_Work order_
Your copy should start at the line with "[00:03:26.27]" and end at the line with "[0:01.40-0:01.50]" in the data below. Transcribe only those lines, exactly, pictures excluded.
= Beginning of Section =
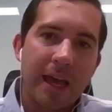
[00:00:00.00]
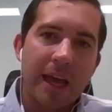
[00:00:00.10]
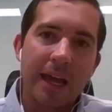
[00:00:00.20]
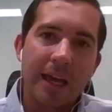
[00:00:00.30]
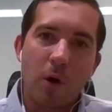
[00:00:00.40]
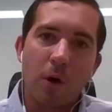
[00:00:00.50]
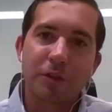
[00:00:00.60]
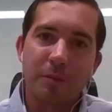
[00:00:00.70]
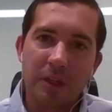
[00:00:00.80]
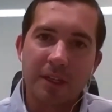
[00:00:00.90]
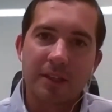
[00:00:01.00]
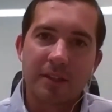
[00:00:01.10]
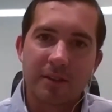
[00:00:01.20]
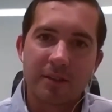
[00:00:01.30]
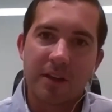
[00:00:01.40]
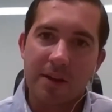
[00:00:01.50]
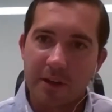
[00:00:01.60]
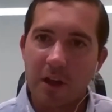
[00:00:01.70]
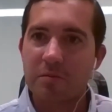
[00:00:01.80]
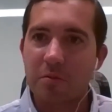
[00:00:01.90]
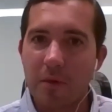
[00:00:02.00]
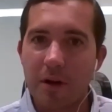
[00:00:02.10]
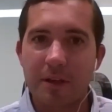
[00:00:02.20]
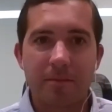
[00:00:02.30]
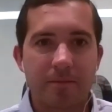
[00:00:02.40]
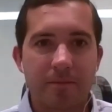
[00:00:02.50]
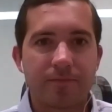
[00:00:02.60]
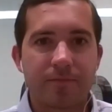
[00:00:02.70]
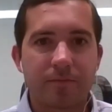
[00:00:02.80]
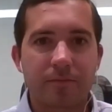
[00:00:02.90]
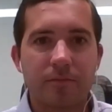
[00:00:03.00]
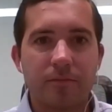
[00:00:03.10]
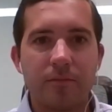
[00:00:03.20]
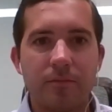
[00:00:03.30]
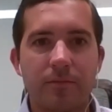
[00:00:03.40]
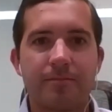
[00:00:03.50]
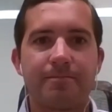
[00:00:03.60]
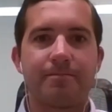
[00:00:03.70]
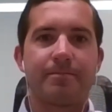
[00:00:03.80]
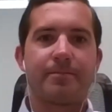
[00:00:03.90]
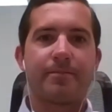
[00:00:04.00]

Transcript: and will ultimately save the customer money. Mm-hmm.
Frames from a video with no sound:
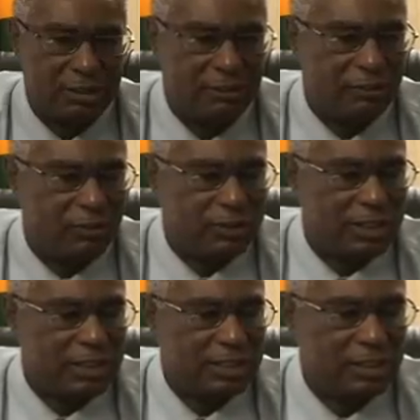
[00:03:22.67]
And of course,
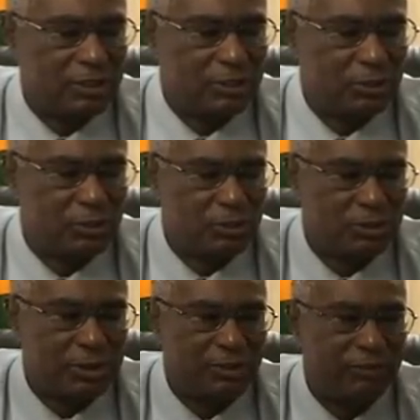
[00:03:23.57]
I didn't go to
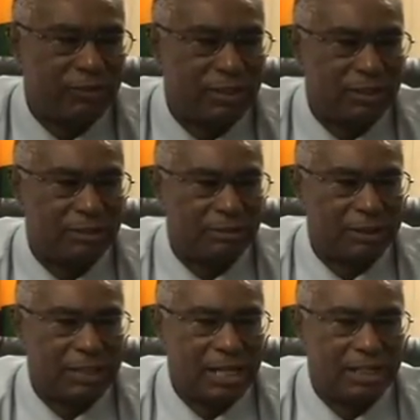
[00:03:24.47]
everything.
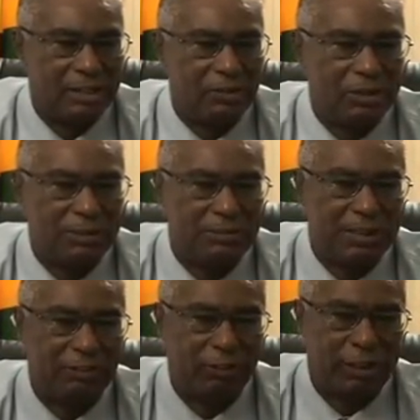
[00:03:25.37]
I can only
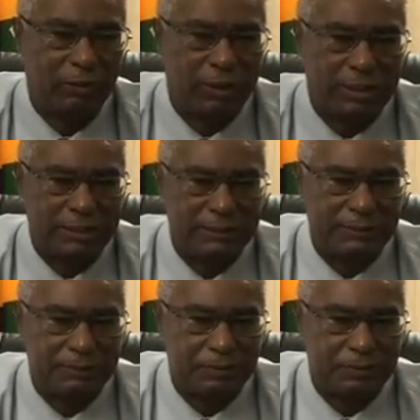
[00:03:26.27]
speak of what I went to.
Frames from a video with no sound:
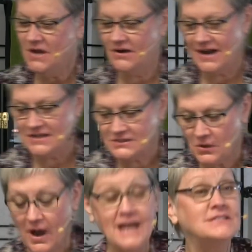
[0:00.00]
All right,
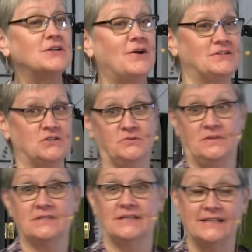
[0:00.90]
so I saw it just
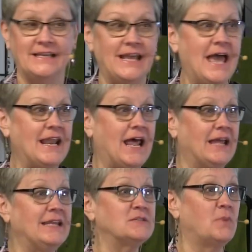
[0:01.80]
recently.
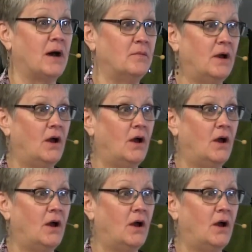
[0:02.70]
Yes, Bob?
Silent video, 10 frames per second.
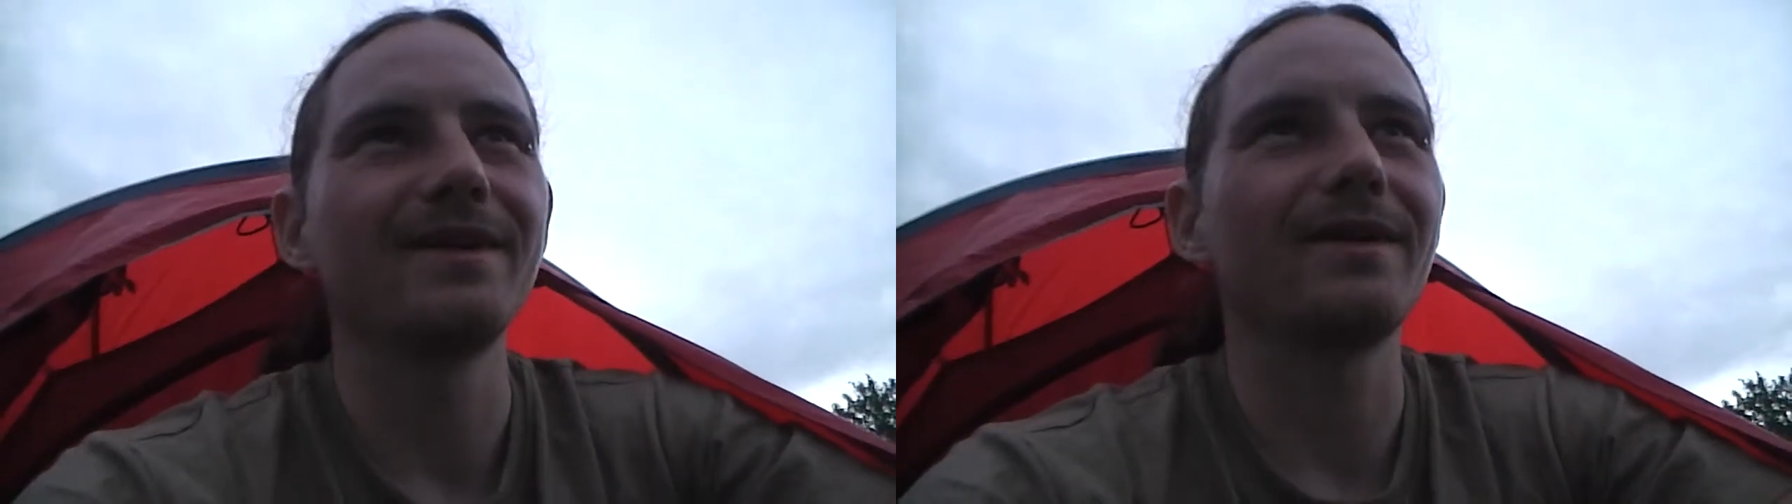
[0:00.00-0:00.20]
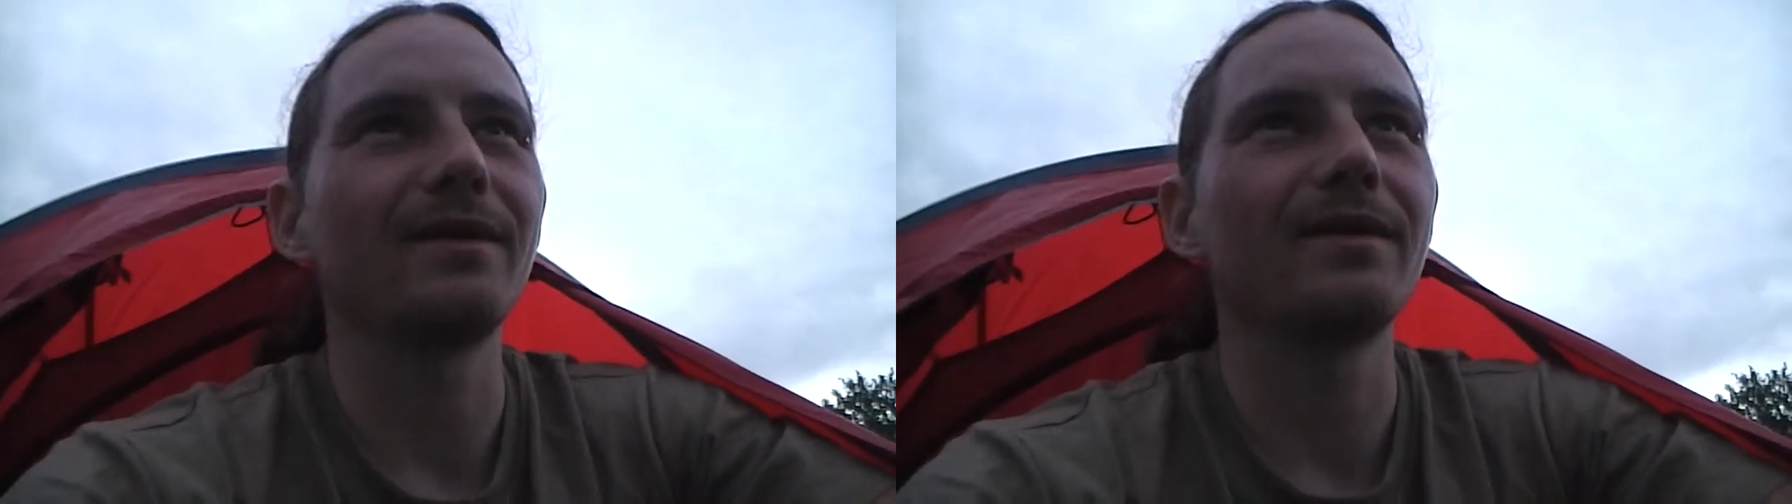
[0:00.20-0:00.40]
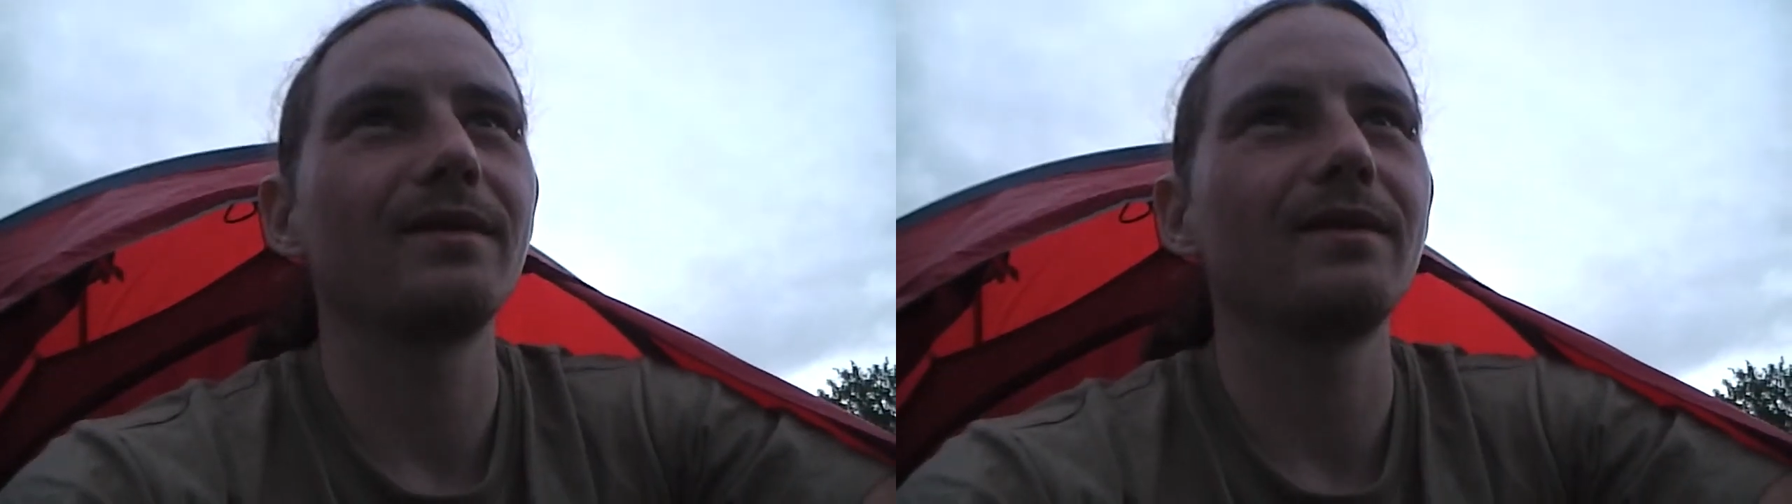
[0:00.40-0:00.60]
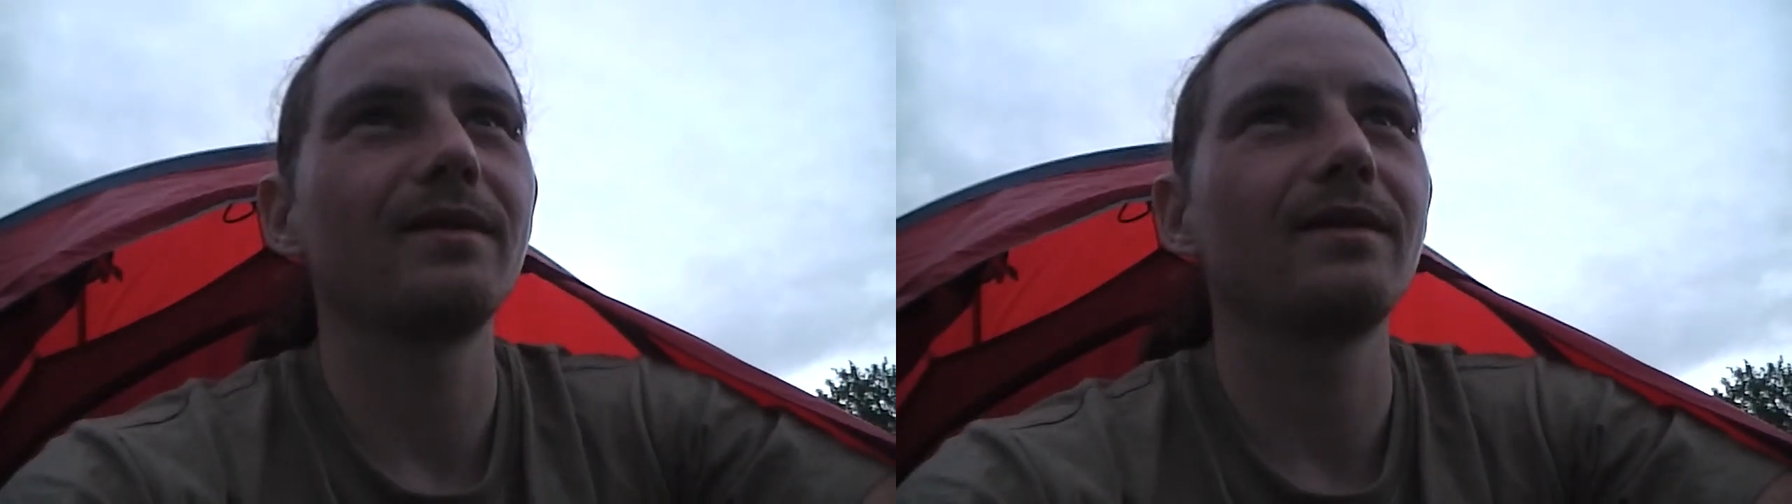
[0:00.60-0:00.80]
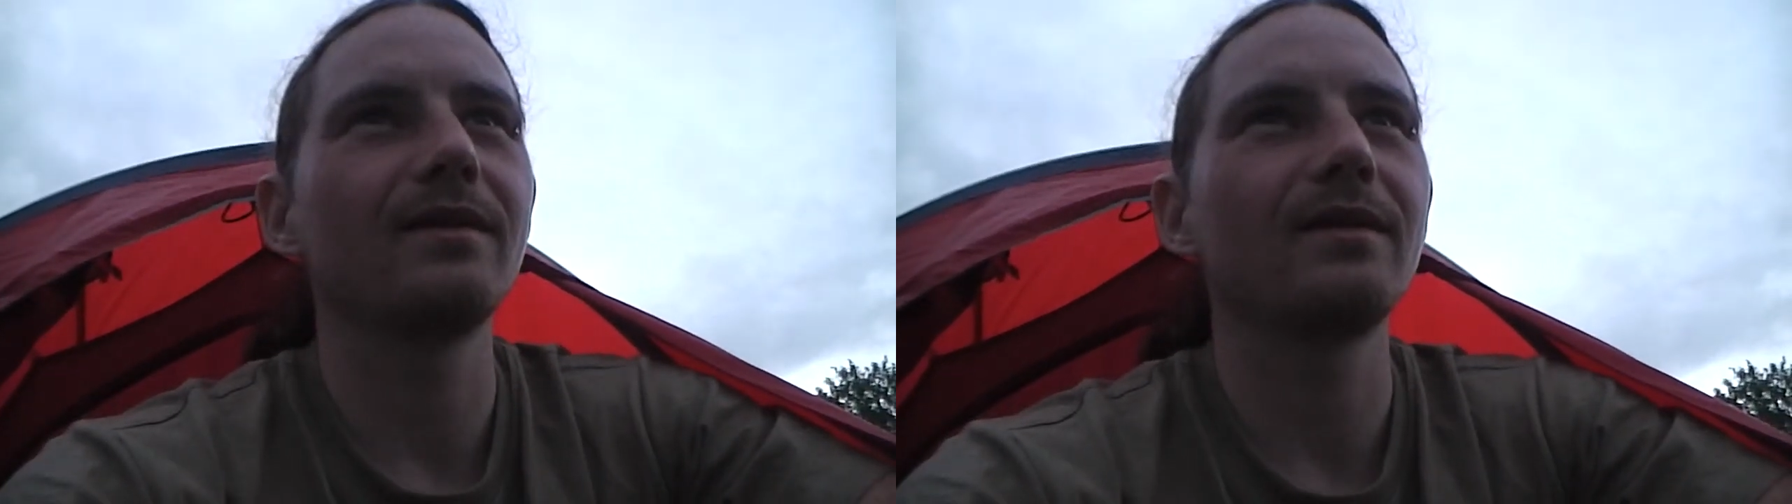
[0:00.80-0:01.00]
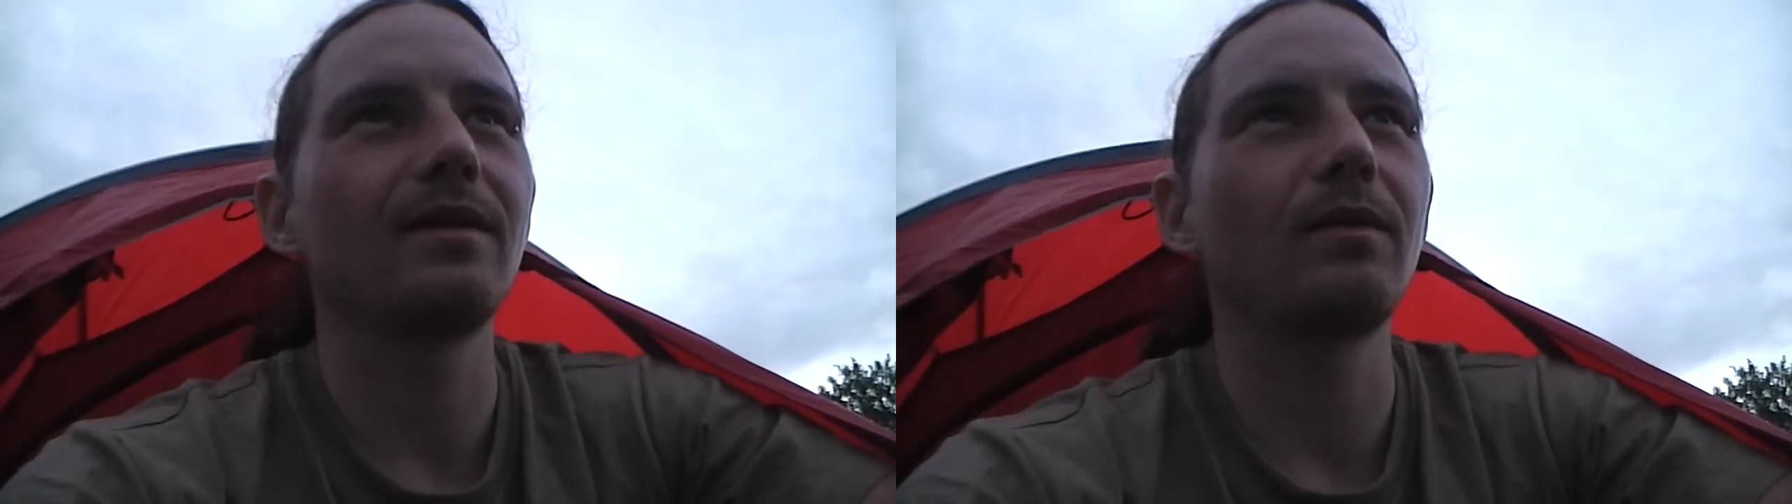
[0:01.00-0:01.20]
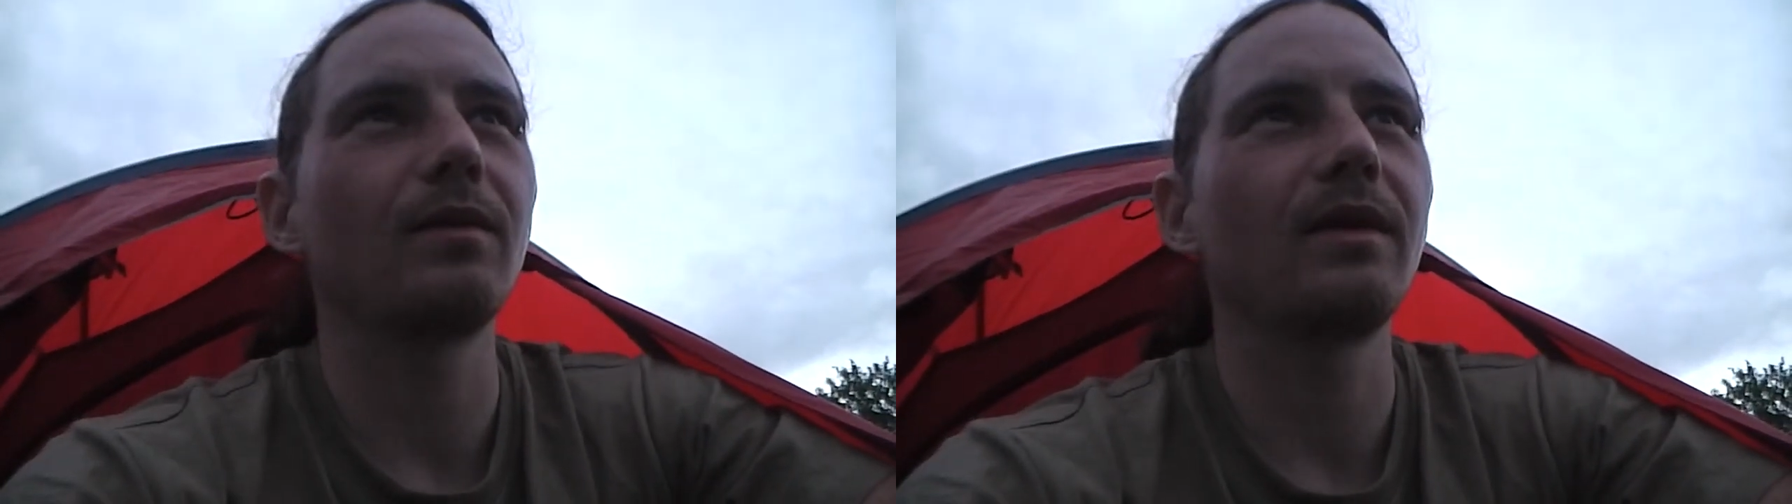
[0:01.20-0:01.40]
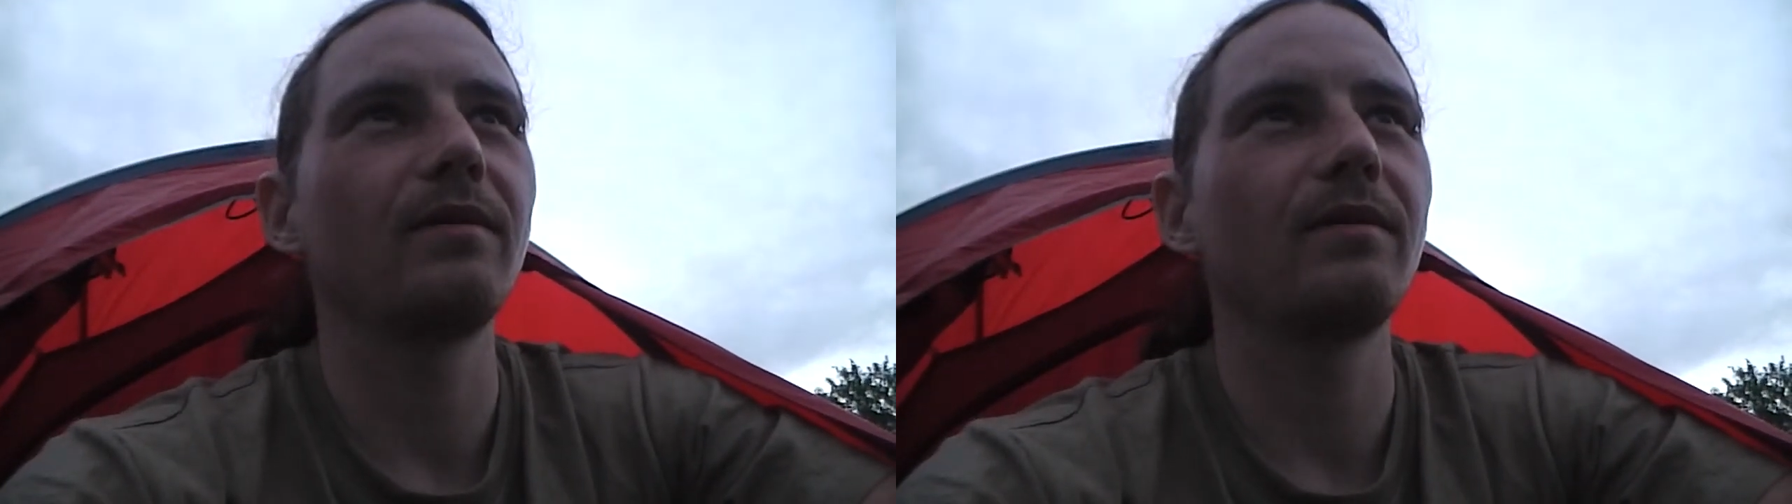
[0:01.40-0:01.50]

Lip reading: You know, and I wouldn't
= End of Section =
_Expected answer_
[00:03:26.27]
speak of what I went to.
Frames from a video with no sound:
[0:00.00]
All right,
[0:00.90]
so I saw it just
[0:01.80]
recently.
[0:02.70]
Yes, Bob?
Silent video, 10 frames per second.
[0:00.00-0:00.20]
[0:00.20-0:00.40]
[0:00.40-0:00.60]
[0:00.60-0:00.80]
[0:00.80-0:01.00]
[0:01.00-0:01.20]
[0:01.20-0:01.40]
[0:01.40-0:01.50]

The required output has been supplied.